Required work: In the copy, include every entry exactly but none of the images.
Material provided: Begin
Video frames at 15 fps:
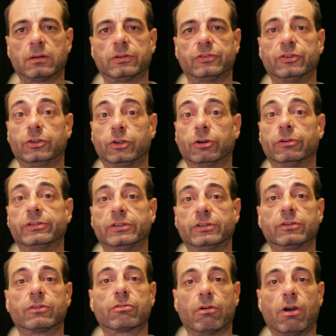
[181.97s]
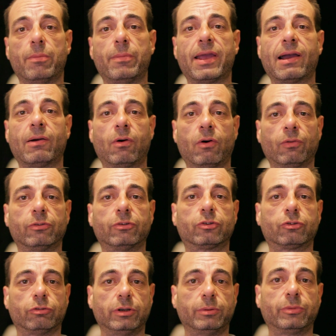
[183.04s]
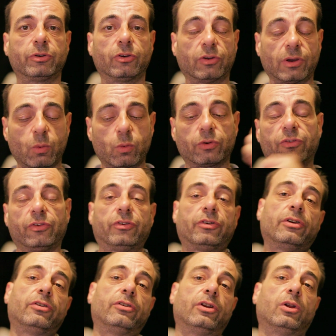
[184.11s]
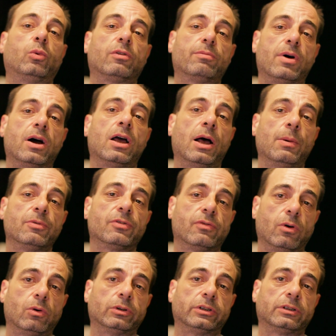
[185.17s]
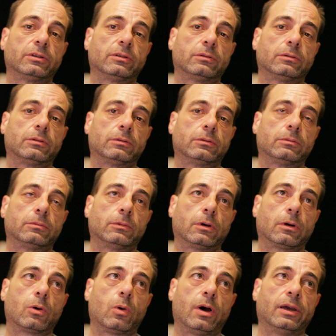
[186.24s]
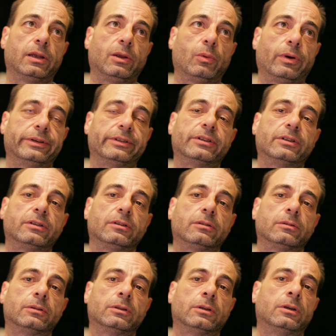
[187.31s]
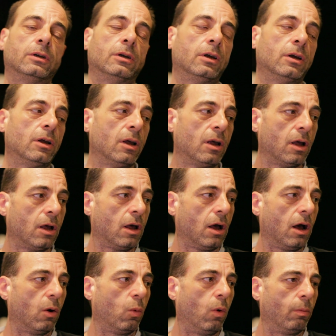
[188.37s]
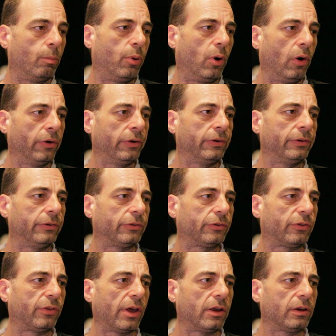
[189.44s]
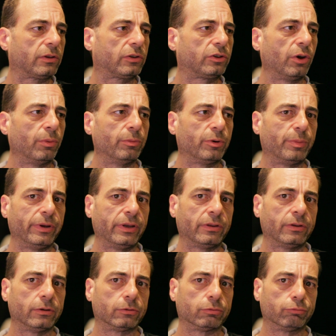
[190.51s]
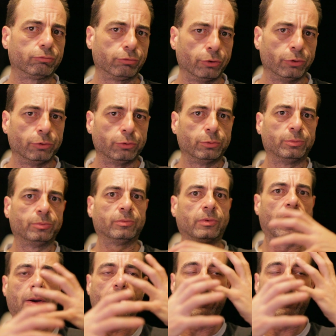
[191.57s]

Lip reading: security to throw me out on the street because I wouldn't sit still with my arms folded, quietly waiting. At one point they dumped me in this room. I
Material provided: End
Finished task:
Video frames at 15 fps:
[181.97s]
[183.04s]
[184.11s]
[185.17s]
[186.24s]
[187.31s]
[188.37s]
[189.44s]
[190.51s]
[191.57s]

Lip reading: security to throw me out on the street because I wouldn't sit still with my arms folded, quietly waiting. At one point they dumped me in this room. I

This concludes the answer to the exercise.